Unnamed: 0,the,to,ect,and,for,of,a,you,hou,in,...,connevey,jay,valued,lay,infrastructure,military,allowing,ff,dry,Prediction
0,0,0,1,0,0,0,2,0,0,0,...,0,0,0,0,0,0,0,0,0,0
1,8,13,24,6,6,2,102,1,27,18,...,0,0,0,0,0,0,0,1,0,0
2,0,0,1,0,0,0,8,0,0,4,...,0,0,0,0,0,0,0,0,0,0
3,0,5,22,0,5,1,51,2,10,1,...,0,0,0,0,0,0,0,0,0,0
4,7,6,17,1,5,2,57,0,9,3,...,0,0,0,0,0,0,0,1,0,0


Check if there's any NaN.

In [4]:
df.isnull().values.any()

False

We can see that the data does not have NaNs.

Now we have the clean dataset, we can use `Multinomial Navie Bayes` to classify the mails.

In [5]:
from sklearn.model_selection import train_test_split
train_x, test_x, train_y, test_y = train_test_split(df.drop('Prediction', axis=1), df['Prediction'], test_size=0.2, random_state=42)

In [6]:
from sklearn.naive_bayes import MultinomialNB
model = MultinomialNB(alpha=1.9)
model.fit(train_x, train_y)

MultinomialNB(alpha=1.9)

Now we use `score` method to determine the mean accuracy of the model:

In [7]:
model.score(test_x, test_y)

0.9536231884057971

To make the accuracy more accurate, we can use `Area Under Receiver Operating Characteristic Curve` ("ROC AUC") to measure the model accuracy.

In [8]:
from sklearn.metrics import roc_auc_score
probabilities = model.predict_proba(test_x)
roc_auc_score(test_y, probabilities[:, 1])

0.9789137073474016

Moreover, we can use `confusion matrix` to see how many emails are classified correctly or incorrectly.

In [9]:
from sklearn.metrics import confusion_matrix
predicted = model.predict(test_x)
confusion_matrix(test_y, predicted)

array([[703,  36],
       [ 12, 284]])

As we can see, the upper-left and lower-right cells have mush larger number than that of upper-right and lower-left.

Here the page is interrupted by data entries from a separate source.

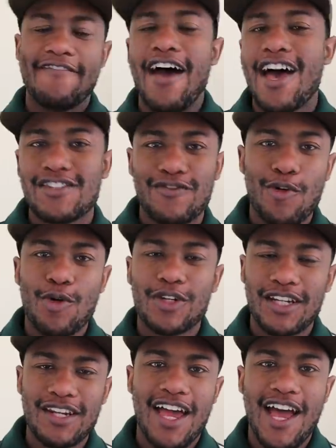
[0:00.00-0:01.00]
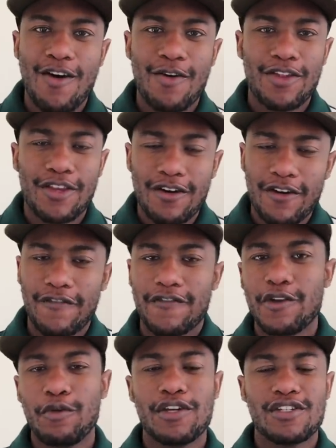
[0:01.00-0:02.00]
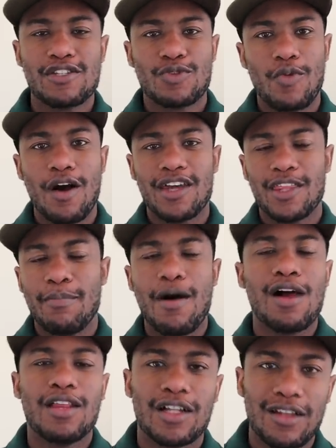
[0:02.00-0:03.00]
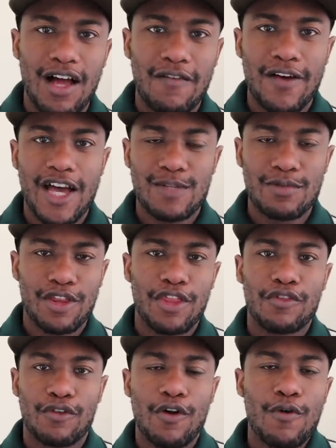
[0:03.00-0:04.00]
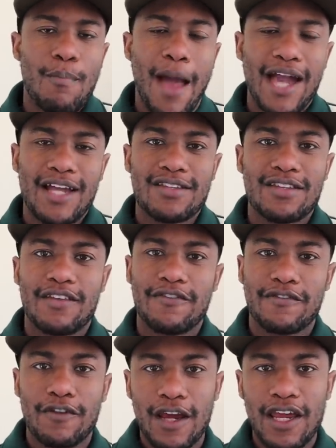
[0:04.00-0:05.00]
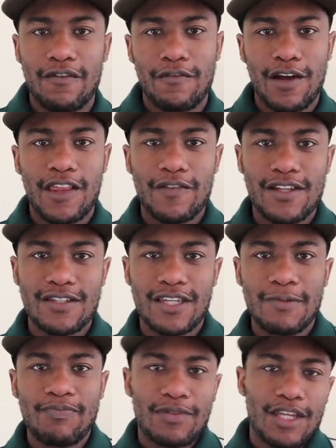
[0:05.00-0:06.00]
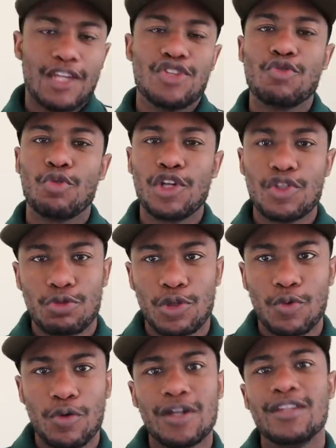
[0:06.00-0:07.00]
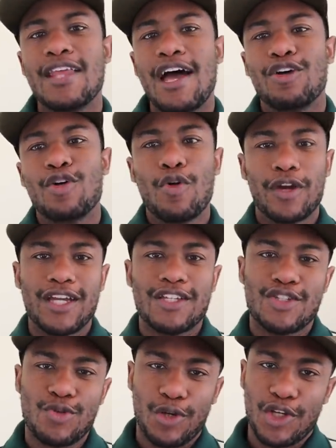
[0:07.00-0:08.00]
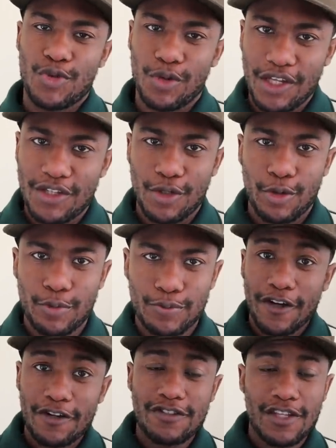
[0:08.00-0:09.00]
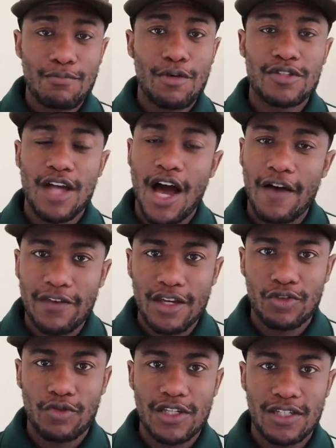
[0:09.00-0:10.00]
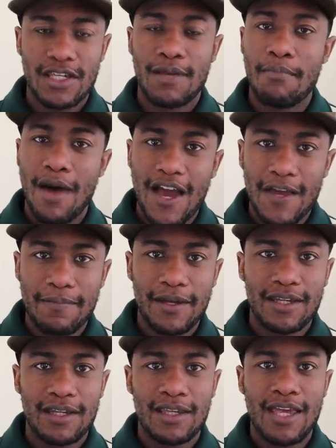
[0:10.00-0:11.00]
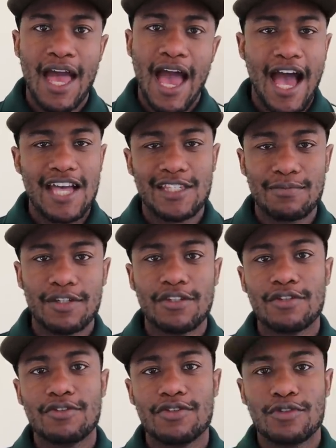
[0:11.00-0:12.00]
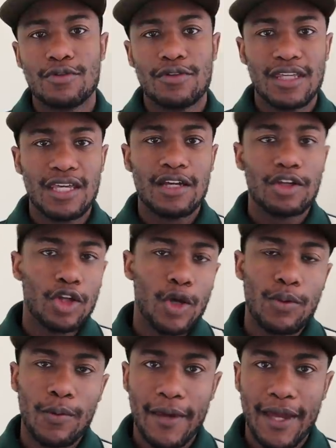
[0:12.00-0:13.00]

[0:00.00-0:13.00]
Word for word: Fast forward to now, and there are a few reasons why the balaclava has been thrown back into the fray of relevancy in 2021, now going into 2022. First and most obvious reason, in my opinion, has to be due to the global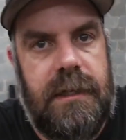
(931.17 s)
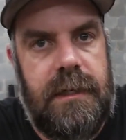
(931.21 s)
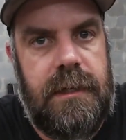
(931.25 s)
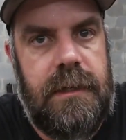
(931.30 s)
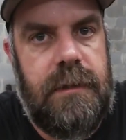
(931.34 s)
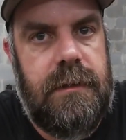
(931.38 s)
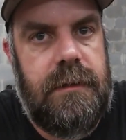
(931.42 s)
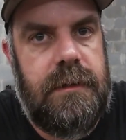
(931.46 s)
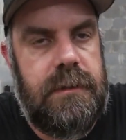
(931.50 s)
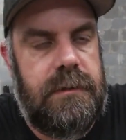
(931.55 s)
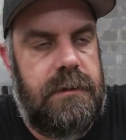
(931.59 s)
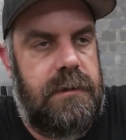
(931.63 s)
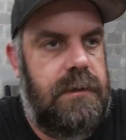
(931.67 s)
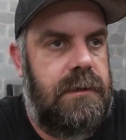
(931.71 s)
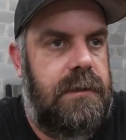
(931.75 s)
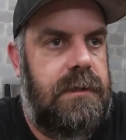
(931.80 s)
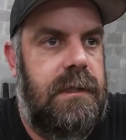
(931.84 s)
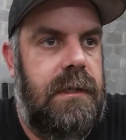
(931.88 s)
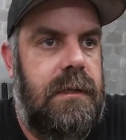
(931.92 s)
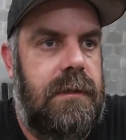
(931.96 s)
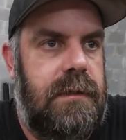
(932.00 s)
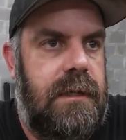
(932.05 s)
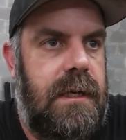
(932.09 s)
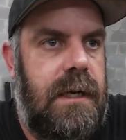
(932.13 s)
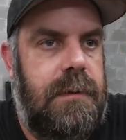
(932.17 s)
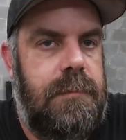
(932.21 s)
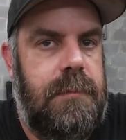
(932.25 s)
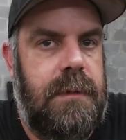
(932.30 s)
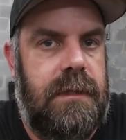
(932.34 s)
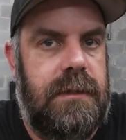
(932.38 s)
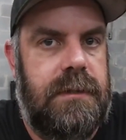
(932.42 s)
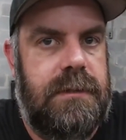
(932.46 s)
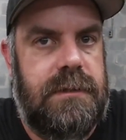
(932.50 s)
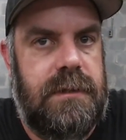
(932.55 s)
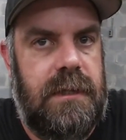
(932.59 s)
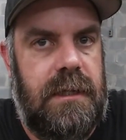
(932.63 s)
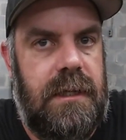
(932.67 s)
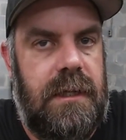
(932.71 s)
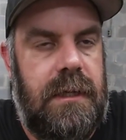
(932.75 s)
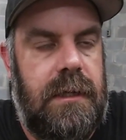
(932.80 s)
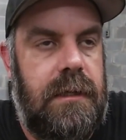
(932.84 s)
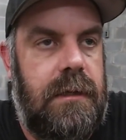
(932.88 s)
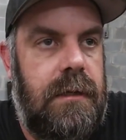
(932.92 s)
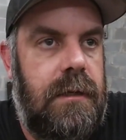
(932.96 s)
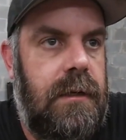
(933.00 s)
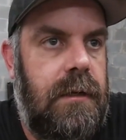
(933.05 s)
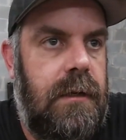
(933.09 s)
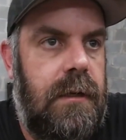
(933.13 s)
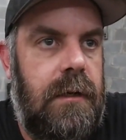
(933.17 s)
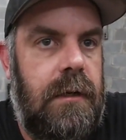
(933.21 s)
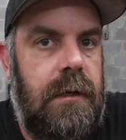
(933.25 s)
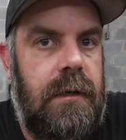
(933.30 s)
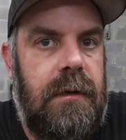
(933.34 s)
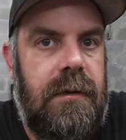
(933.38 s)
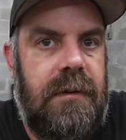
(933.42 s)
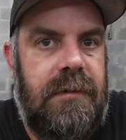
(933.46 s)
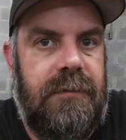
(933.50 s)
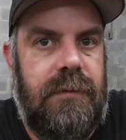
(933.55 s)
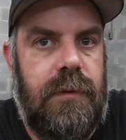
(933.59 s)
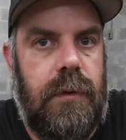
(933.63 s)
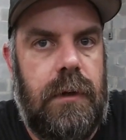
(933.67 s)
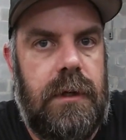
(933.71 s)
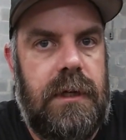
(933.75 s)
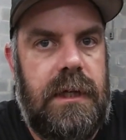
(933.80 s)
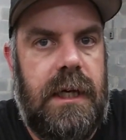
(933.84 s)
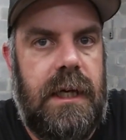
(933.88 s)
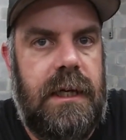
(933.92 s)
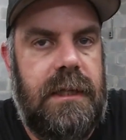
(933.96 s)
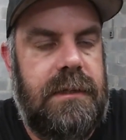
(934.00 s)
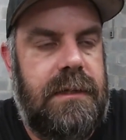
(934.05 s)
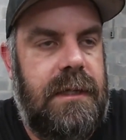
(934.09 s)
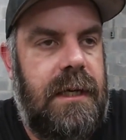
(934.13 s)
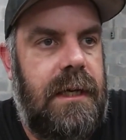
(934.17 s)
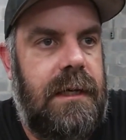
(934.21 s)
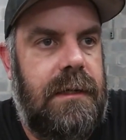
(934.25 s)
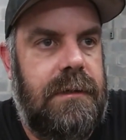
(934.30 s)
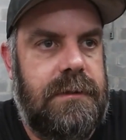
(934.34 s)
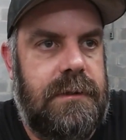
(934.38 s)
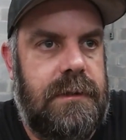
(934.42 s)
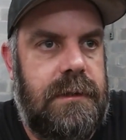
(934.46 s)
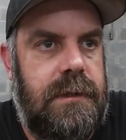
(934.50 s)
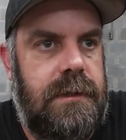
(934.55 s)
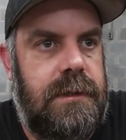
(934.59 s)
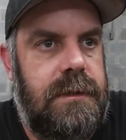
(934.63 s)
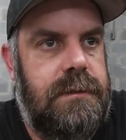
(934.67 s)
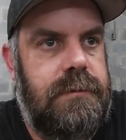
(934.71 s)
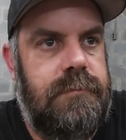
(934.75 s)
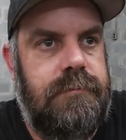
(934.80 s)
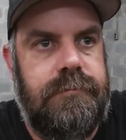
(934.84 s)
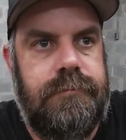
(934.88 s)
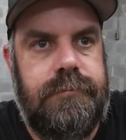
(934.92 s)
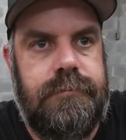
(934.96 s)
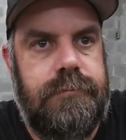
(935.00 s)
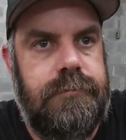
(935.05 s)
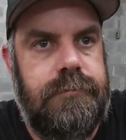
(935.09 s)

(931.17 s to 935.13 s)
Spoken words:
I noticed that the odometer said 48,000,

Therefore, This model is accurate.

Then we can also check the presision and recall score.

In [10]:
from sklearn.metrics import precision_score

train_predictions = model.predict(train_x)
precision_score(train_y, train_predictions)

0.8701996927803379

In [11]:
from sklearn.metrics import recall_score

recall_score(train_y, train_predictions)

0.9410299003322259



Following codes are used to predict some emails from other datasets.

In [12]:
import re

# Split the email and count the frequency
def get_word_frequency(content):
    words = list(df.columns)[:-1]

    # Find all words and its length
    pattern_word = re.compile(r'[a-zA-Z]+')
    content_words = pattern_word.findall(content.lower())

    # Calculate the frequency probability
    frequency_word = [content_words.count(word) for word in words]

    return dict(enumerate(frequency_word))

In [13]:
# precict a single email
def predict_spam(content):
    input = [get_word_frequency(content)]
    return model.predict(pd.DataFrame(input))[0]

In [15]:
# Predict emails from another dataset
test_df = pd.read_csv("test_emails.csv")
test_df = test_df[['text', 'label_num']]

test_input = []
for i in range(test_df.shape[0]):
    test_input.append(get_word_frequency(test_df.iloc[i][0]))
test_input = pd.DataFrame(test_input)
test_result = test_df['label_num']

test_input.head()

Unnamed: 0,the,to,ect,and,for,of,a,you,hou,in,...,enhancements,connevey,jay,valued,lay,infrastructure,military,allowing,ff,dry
0,1,2,0,0,1,0,1,2,0,0,...,0,0,0,0,0,0,0,0,0,0
1,0,0,0,0,1,0,0,0,0,0,...,0,0,0,0,0,0,0,0,0,0
2,25,16,0,17,6,11,11,8,0,5,...,0,0,0,0,0,0,0,0,0,0
3,0,0,0,0,0,0,0,0,0,0,...,0,0,0,0,0,0,0,0,0,0
4,1,3,0,0,0,0,2,1,0,0,...,0,0,0,0,0,0,0,0,0,0


Then check the accuracy of the model.

In [16]:
model.score(test_input, test_result)

0.9400502804099787

In [26]:
probabilities = model.predict_proba(test_input)
roc_auc_score(test_result, probabilities[:, 1])

0.9929796153136223

Above scores show that the model has a good accuracy on this dataset.

Then we check the confusion matrix to see how is the prediction distribution (Spam or ham emails are classified correctly or not)

In [22]:
predicted = model.predict(test_input)
confusion_matrix(test_result, predicted)

array([[3628,   44],
       [ 266, 1233]])

In [19]:
from sklearn.metrics import precision_score

train_predictions = model.predict(test_input)
precision_score(test_result, predicted)

0.9655442443226312

In [20]:
recall_score(test_result, predicted)

0.8225483655770514

Since the upper-left and lower-right cells have mush larger number than that of upper-right and lower-left, we can say that this model can be used to classify emails.